- A jury found that investors could not prove that Elon Musk had thrown them off course with his tweet that he had “secured the funding” to take Tesla private, according to the WSJ.
- The result confirmed Musk, who had argued that he didn’t think his tweet affected Tesla’s stock price.
- Tesla investors had claimed that his public statements resulted in billions of dollars in damages.
Elon Musk was reportedly acquitted late Friday when a federal jury found Tesla investors couldn’t prove he derailed them with a 2018 tweet he had “Financing secured” to take the electric car maker private, a deal that never materialized.
The nine-member jury came to the conclusion shortly after deliberations began, according to a report by The Wall Street Journal.
The verdict was the culmination of a civil trial in federal court in San Francisco where a jury heard testimony from high-profile witnesses including Musk himself, along with Tesla’s former CFO Deepak Ahuja and Musk’s former chief of staff Sam Teller.
Musk’s defense highlighted his July 2018 meeting with Yasir Al-Rumayyan, an official with the Private Investment Fund of Saudi Arabia, at which he said Al-Rumayyan pledged to help fund the deal. Those verbal assurances, in part, prompted him to tweet that he had “secured funding for a take-private deal for Tesla,” he told jurors last month.
Nicholas Porritt of Levi & Korsinsky LLP, an attorney for Tesla shareholders, had challenged that account.
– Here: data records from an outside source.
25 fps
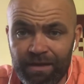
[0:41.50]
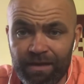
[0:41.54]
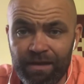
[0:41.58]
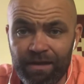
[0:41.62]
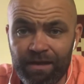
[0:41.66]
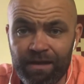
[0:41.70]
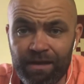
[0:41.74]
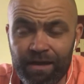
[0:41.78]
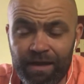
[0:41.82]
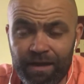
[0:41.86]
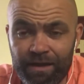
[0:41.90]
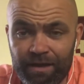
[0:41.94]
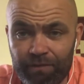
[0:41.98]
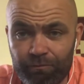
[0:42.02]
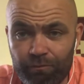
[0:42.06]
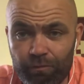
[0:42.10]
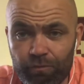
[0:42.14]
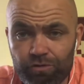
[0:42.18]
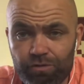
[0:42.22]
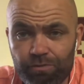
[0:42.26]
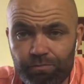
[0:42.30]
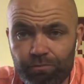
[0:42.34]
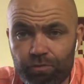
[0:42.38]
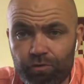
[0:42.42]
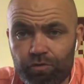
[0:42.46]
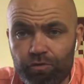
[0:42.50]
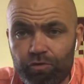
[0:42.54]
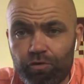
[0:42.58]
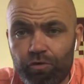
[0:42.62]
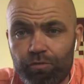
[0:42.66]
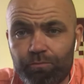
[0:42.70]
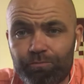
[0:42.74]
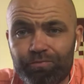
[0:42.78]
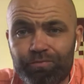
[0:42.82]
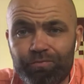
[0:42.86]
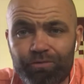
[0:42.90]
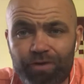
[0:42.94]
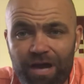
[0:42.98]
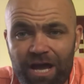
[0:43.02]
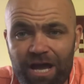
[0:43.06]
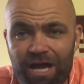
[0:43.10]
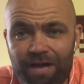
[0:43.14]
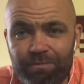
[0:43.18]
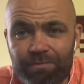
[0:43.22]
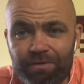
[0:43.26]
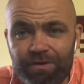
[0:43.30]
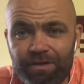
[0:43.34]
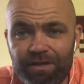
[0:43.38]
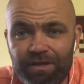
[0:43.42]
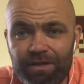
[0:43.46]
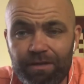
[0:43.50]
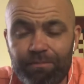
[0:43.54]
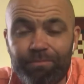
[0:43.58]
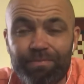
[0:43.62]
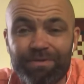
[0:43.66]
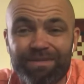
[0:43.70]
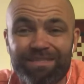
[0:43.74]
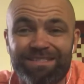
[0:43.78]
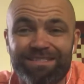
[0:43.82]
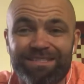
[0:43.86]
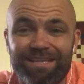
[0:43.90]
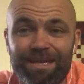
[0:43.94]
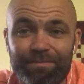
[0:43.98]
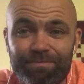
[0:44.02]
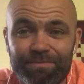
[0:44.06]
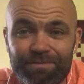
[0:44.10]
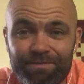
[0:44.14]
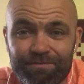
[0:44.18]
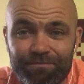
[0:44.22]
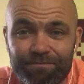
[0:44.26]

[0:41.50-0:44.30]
And he wrote a book called Primary Perception.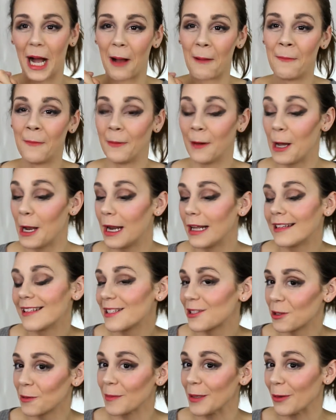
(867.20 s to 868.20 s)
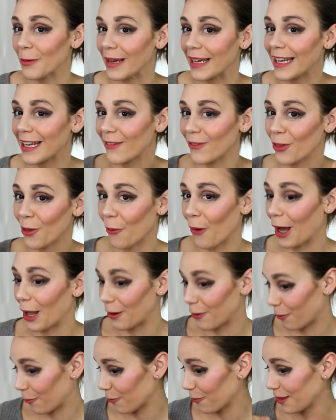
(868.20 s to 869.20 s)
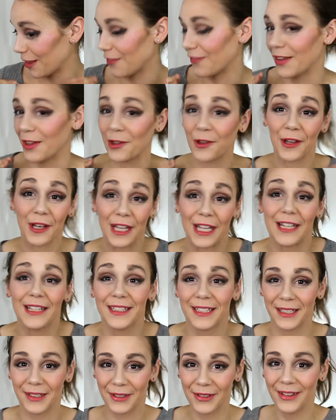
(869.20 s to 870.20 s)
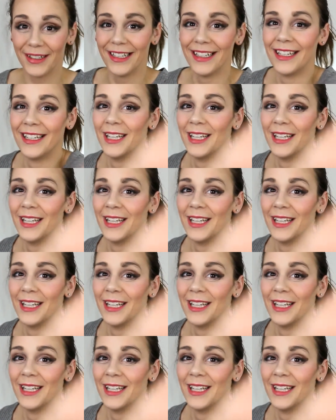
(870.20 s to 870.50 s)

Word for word: I'm gonna zoom you in even though I don't really feel the need to.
In his closing arguments Friday, Porritt told jurors that a funding conversation, which he estimated could total $60 billion, should at least have been put in writing, but Musk took no notes.
“Sometimes we replace what we wished for with what actually happened,” Porritt argued in court. “That can happen when you’re facing billions of dollars in government investigations and lawsuits.”
Musk’s tweet, which he posted in August 2018, read, “I’m considering privatizing Tesla for $420. Funding secured.”
In the closing arguments, Musk’s attorney, Alex Spiro of Quinn Emanuel Urquhart & Sullivan, argued that Musk’s opponents had portrayed him as a “fire-breathing dragon” and that the billionaire could not be accused of being a “bad tweeter.”
Before the trial, US District Judge Edward Chen ruled that the billionaire’s tweets should be considered “untrue” but that the jury must determine whether they were “material”. In securities jargon, this meant the judges had to consider whether Musk’s statements were significant enough to influence investors’ trading decisions.
Musk’s comments about the potential deal also caught the attention of securities regulators, who in September 2018 extorted a $40 million fine from Musk and the company, saying he could no longer run Tesla’s board of directors.
Porritt, the attorney for Tesla investors, had framed the case’s stakes in broad, existential terms, arguing that it boiled down to the question of whether ordinary investors could trust public markets.
“Whether it’s securities markets or football games, the rules must be fair and apply to everyone,” he said in court on Friday. “And in this case, the ultimate issue is whether the rules that apply to everyone else should apply to Elon Musk.”